DRYCLEAN: AN ADDICT’S STORY
nytheatre.com review by Tim Cusack
August 15, 2002
Ah, Ludlow Street, le
bouelvard des reves de la vie boheme. O’Neill had his flophouses and
bars of Downtown Manhattan and the West Village in which to look for
redemption in the desiccated faces of society’s rejects; Andrew Bauer
has this stretch of the Good Old Lower East Side. Once the domain of
alternative theatre makers and junkies (not necessarily mutually
exclusive categories), it’s now a playground for the young privileged
class. Bohemia is dead; long live its deloused simulacrum.In some ways Dryclean: An Addict’s Story presents a mirror image of this process. It is rank, vomitus-encrusted existence transfigured into drama fit for the intellectual gentility. Like O’Neill, Bauer seems to be drawing on personal experience from the safe distance of years and sobriety for this phantasmagoric story of an addict’s last fix. And like the daddy of serious American drama, Bauer is attempting to illumine his lowlifes with mytho-poetic transcendence. Of course, part of the play’s point is you can’t create anything as an artist/addict unless you "kick." That the play exists at all in its present form would seem to be a testament to the truth of this axiom. The extent to which all of this works for you greatly depends on your relationship to the social processes alluded to above and your tolerance for a shot of sweetening spirituality being used to cut the acrid bite of reality.

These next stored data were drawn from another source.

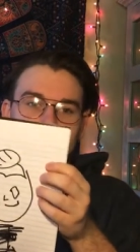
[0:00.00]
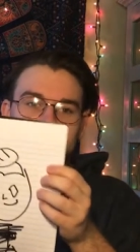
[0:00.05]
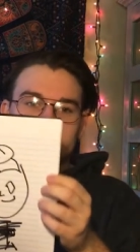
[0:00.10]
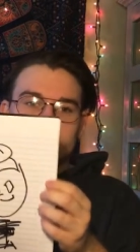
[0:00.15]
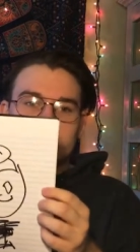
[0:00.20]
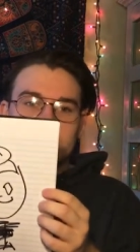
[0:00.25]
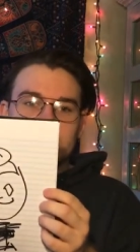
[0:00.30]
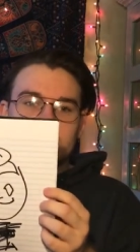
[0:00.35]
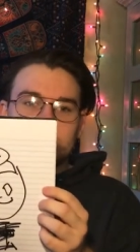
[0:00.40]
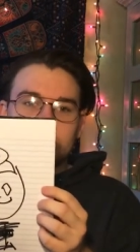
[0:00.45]

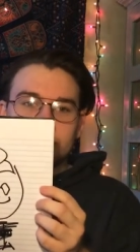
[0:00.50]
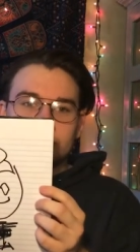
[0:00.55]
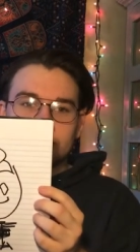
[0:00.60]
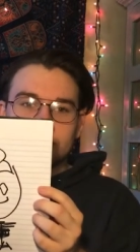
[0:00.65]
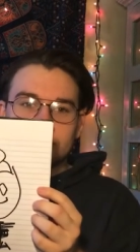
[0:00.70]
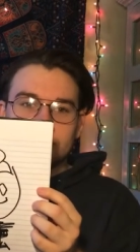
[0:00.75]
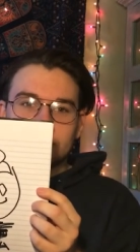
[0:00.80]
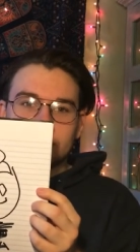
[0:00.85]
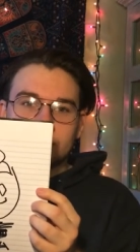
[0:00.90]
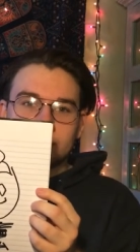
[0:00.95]
See.
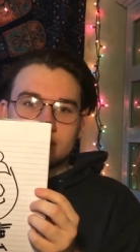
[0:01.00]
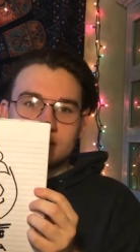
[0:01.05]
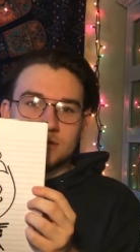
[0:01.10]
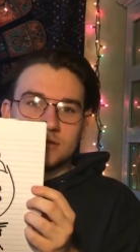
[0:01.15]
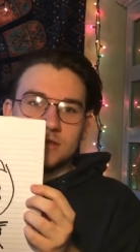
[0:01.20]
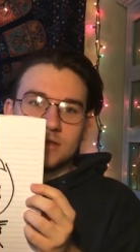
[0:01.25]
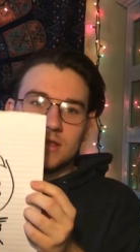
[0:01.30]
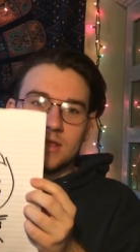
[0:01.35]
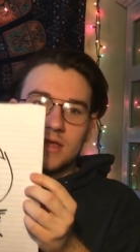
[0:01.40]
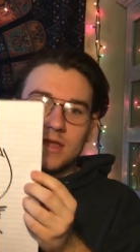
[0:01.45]

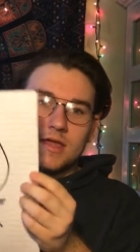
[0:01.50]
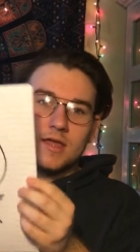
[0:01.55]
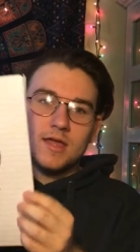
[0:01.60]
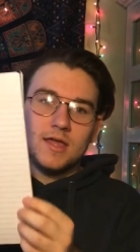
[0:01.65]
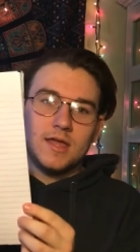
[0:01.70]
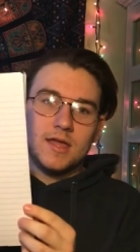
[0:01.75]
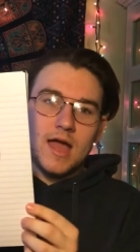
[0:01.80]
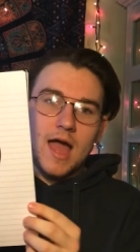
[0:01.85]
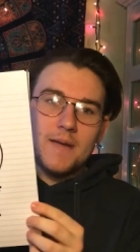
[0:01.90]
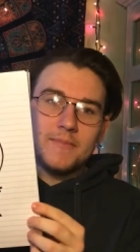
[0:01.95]

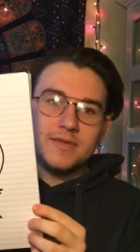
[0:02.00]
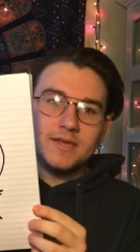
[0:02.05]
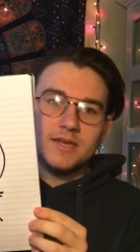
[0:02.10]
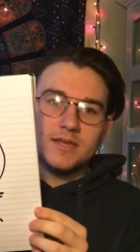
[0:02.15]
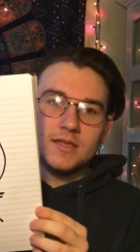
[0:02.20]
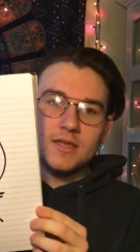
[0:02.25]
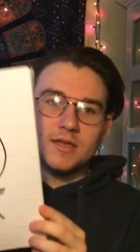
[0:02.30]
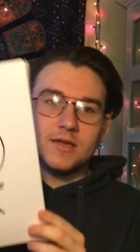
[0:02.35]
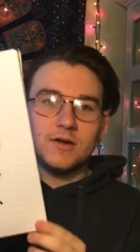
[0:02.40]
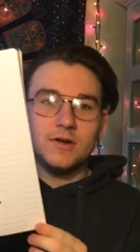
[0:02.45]
I
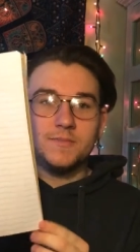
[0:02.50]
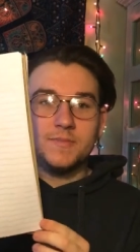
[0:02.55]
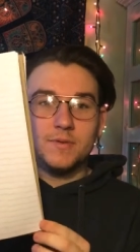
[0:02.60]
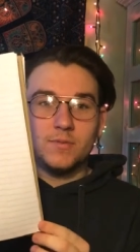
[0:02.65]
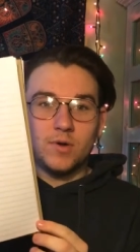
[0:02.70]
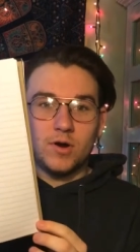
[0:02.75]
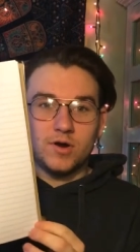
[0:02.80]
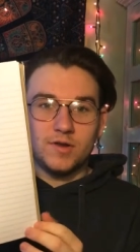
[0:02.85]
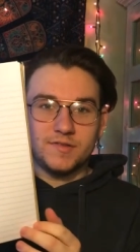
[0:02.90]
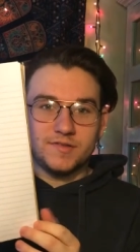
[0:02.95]
mean, it could be
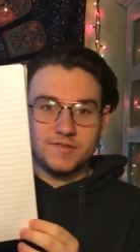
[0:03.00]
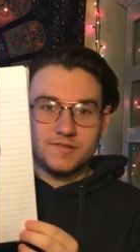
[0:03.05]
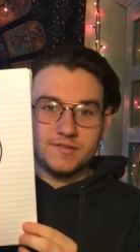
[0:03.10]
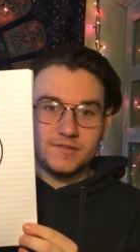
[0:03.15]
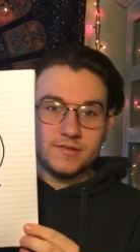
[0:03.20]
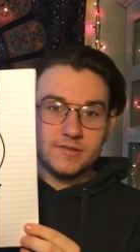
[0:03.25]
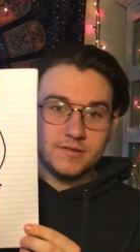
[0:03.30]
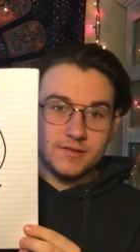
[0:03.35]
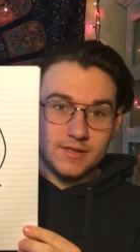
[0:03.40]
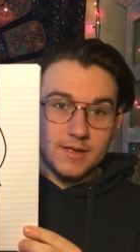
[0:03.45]

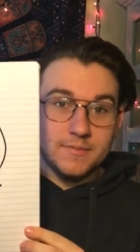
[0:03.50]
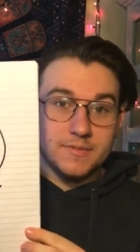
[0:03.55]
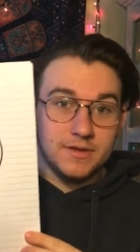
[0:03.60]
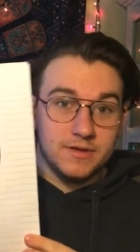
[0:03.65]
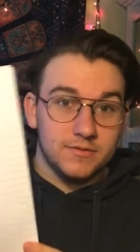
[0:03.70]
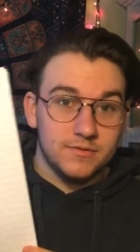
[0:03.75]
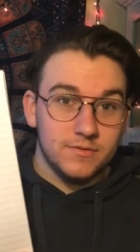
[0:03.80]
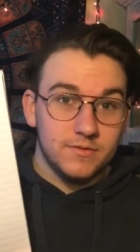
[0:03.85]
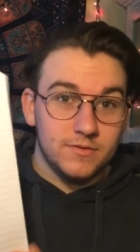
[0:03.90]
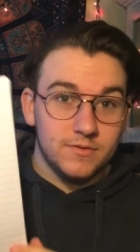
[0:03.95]
worse. I
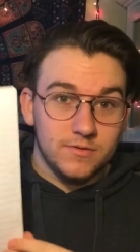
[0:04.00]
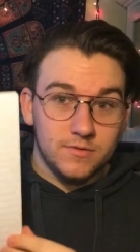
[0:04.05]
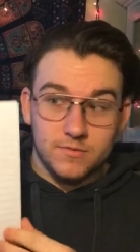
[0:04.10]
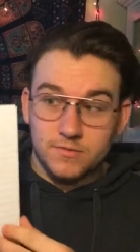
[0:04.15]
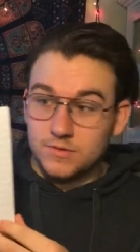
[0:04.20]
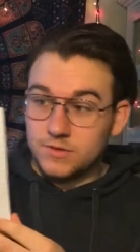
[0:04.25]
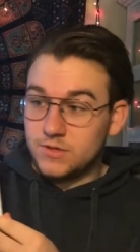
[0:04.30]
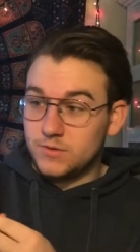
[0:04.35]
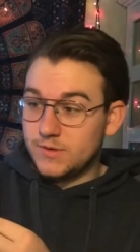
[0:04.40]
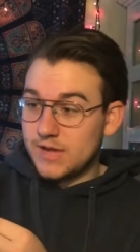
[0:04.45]
mean,
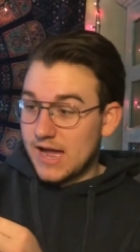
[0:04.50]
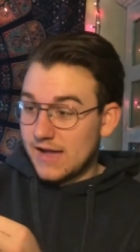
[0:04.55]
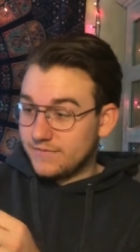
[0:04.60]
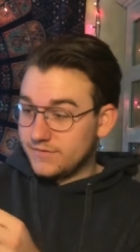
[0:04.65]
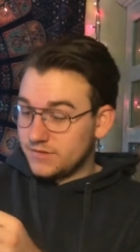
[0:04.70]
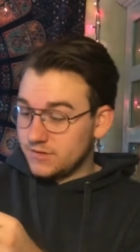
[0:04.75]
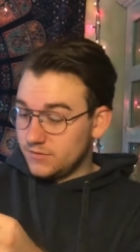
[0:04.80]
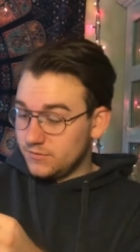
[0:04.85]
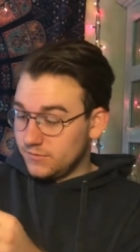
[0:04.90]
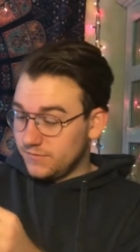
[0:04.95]
do we
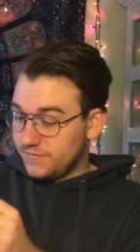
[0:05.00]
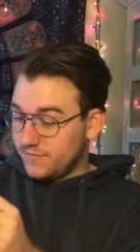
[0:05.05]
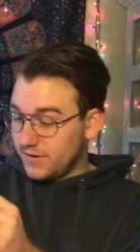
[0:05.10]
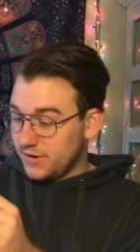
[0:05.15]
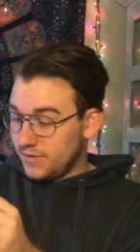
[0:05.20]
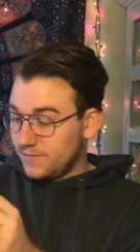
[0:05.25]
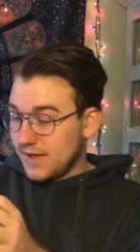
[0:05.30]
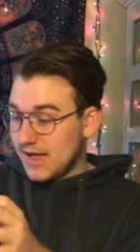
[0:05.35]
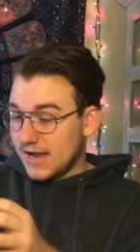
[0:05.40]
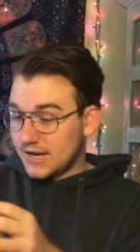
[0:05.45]
have to
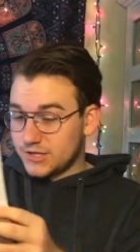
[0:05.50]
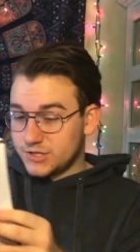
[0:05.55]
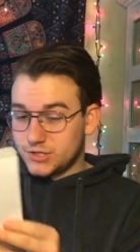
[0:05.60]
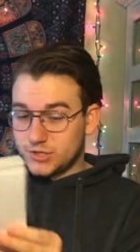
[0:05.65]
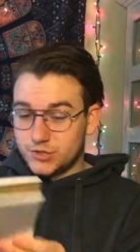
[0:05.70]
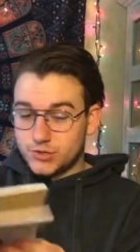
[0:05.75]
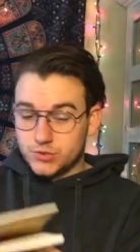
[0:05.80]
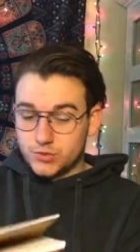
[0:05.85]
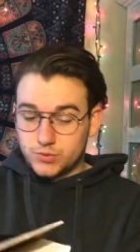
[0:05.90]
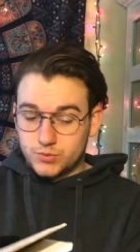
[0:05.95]
refer back
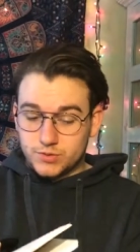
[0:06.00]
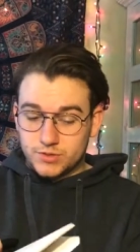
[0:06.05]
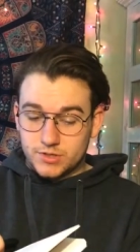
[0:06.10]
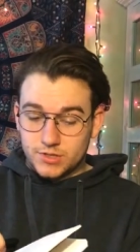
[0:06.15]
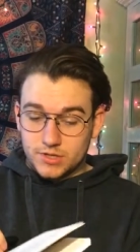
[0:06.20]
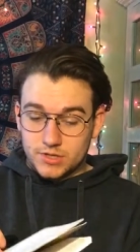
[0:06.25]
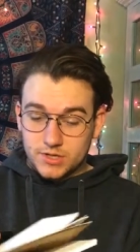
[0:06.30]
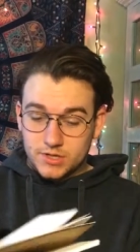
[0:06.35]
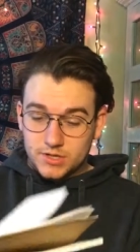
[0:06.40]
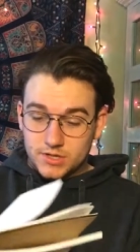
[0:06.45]
to
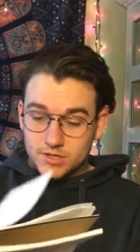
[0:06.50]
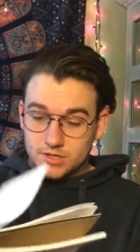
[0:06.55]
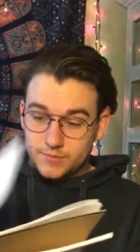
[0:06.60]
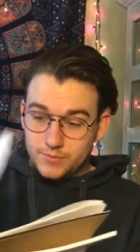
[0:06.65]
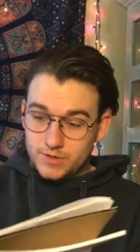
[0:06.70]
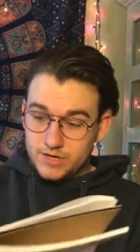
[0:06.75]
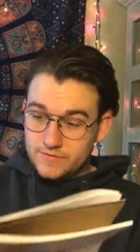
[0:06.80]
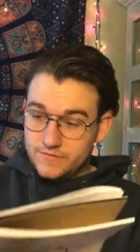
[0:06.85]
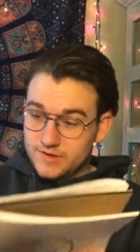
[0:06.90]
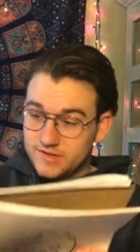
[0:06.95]
the
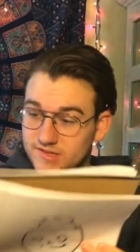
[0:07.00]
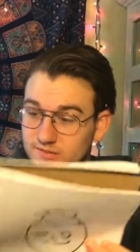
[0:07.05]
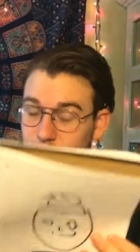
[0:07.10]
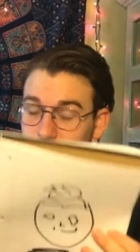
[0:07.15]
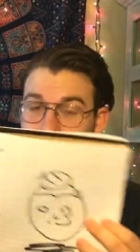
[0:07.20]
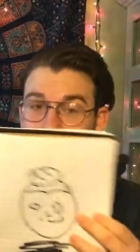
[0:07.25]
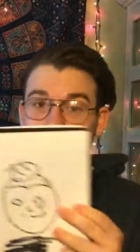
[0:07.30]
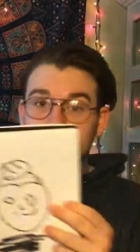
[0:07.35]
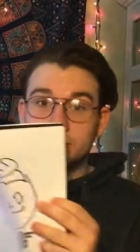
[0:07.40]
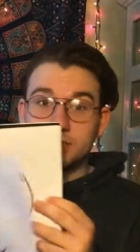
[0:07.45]
previous
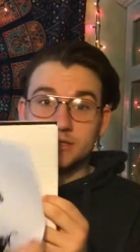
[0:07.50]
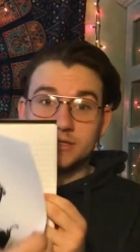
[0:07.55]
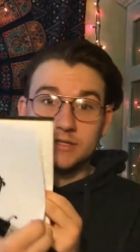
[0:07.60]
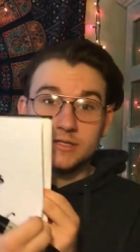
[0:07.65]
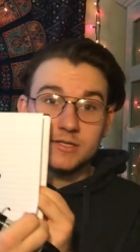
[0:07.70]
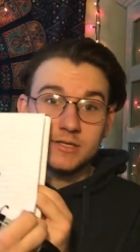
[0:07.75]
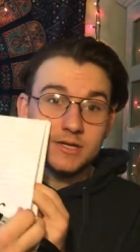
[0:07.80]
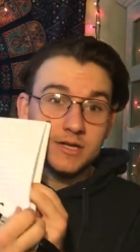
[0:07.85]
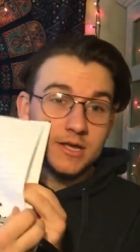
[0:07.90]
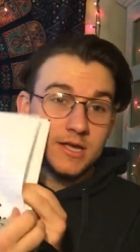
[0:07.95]
one?
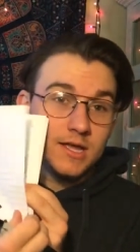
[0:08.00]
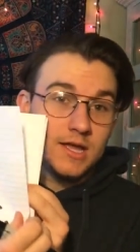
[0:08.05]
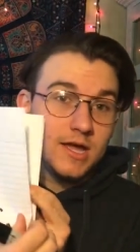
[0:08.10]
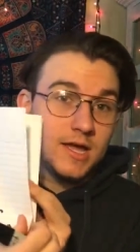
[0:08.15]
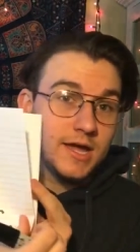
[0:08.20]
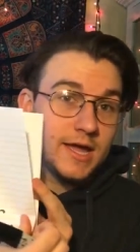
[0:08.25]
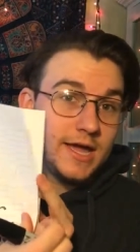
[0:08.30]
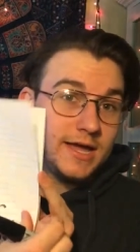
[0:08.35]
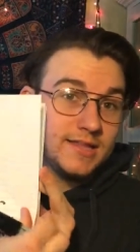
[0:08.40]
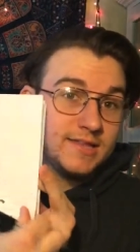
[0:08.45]

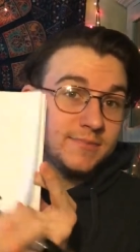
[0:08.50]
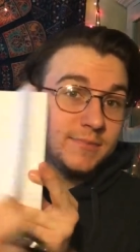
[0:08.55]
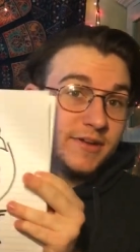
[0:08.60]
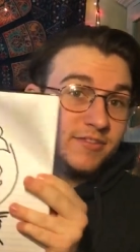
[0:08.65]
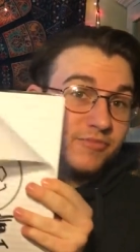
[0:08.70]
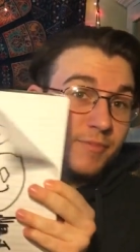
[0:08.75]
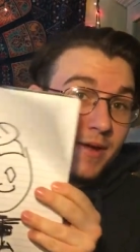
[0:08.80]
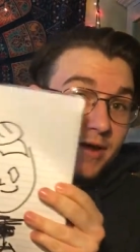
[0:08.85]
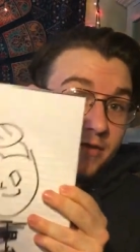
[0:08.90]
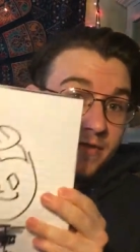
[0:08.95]
Okay, it's
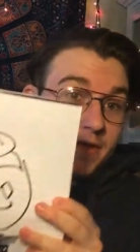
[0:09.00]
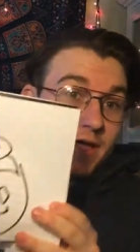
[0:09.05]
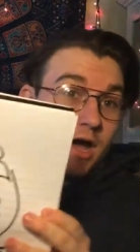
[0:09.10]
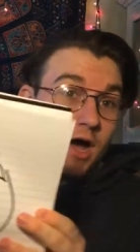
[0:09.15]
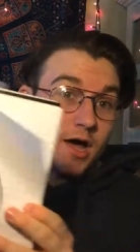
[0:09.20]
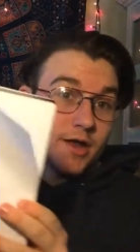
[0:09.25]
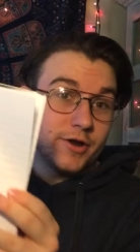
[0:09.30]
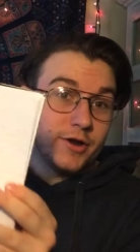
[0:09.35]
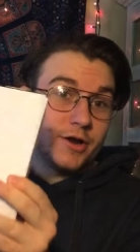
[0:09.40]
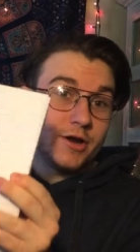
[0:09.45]
much better than
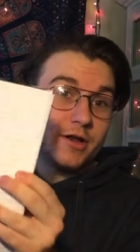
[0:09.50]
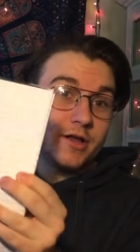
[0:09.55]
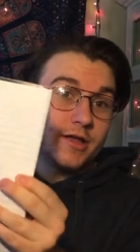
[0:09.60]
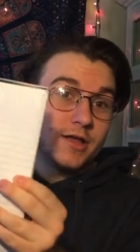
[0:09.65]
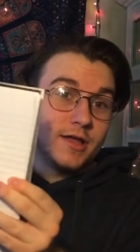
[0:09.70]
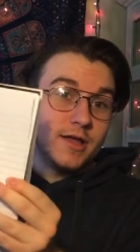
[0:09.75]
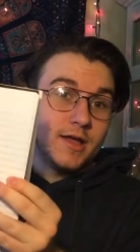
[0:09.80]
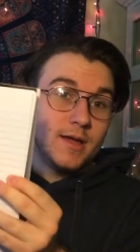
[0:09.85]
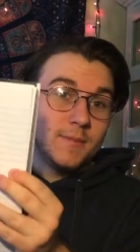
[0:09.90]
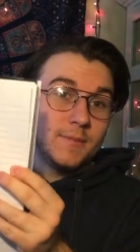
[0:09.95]
Connor.
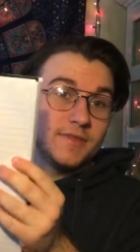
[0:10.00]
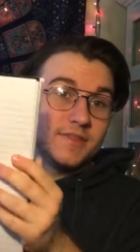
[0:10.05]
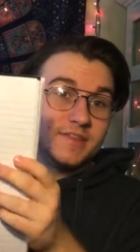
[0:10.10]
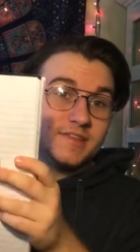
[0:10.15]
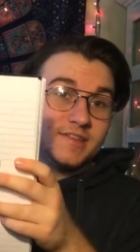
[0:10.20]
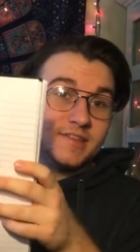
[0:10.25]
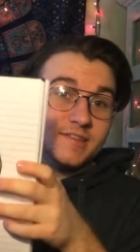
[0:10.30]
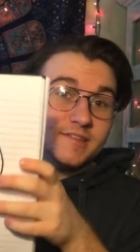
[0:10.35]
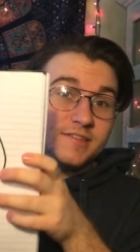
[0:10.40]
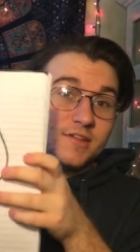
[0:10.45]
But
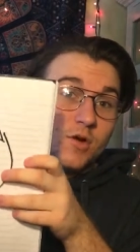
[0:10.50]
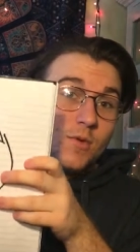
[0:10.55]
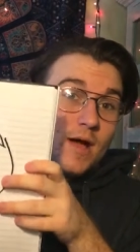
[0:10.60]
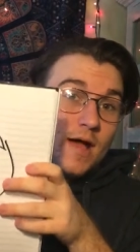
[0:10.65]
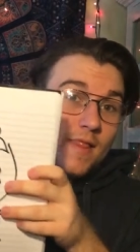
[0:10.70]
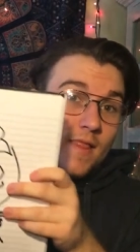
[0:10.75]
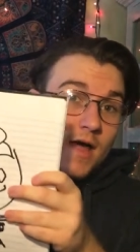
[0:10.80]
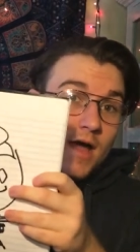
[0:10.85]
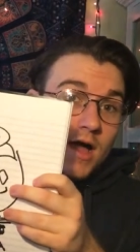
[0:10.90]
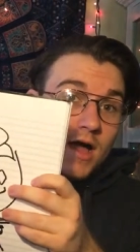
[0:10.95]
this is
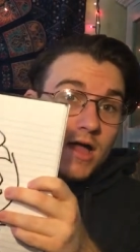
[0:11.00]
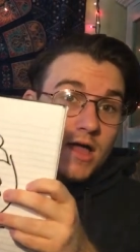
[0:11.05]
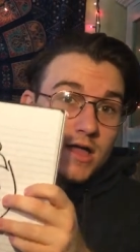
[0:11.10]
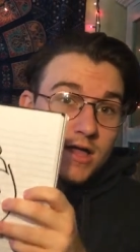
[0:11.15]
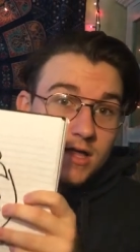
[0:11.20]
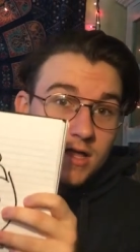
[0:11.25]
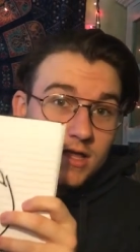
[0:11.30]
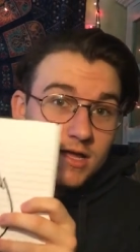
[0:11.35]
Zoella.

Personally, I’m fine with this aesthetic strategy, as long as it doesn’t tip over into preciousness or pretension. Bauer’s play, thankfully, does neither, largely because of its narrative drive and the surprising amount of humor he distills from the situation. By keeping the play focused on the immediate narcotic need of his lead character Brendon (Jason Bauer) to score those final bags of the "white lady" before the arrival of the mysterious Sandman (the Iceman’s younger brother?), Bauer keeps the dramatic tension skillfully coiled. And by never letting us forget the dramatic consequences of the action—either Brandon will get enough drugs to ease his transition out of the city and into rehab or he will get enough drugs to obliterate himself—he also manages to invest us in its outcome. The humor comes largely courtesy of the ghost of Brandon’s deceased best friend Doberman (Richard Herron, in a play-stealing performance), a literally dopey, endearing fellow sent to Brandon with one last message from the great beyond.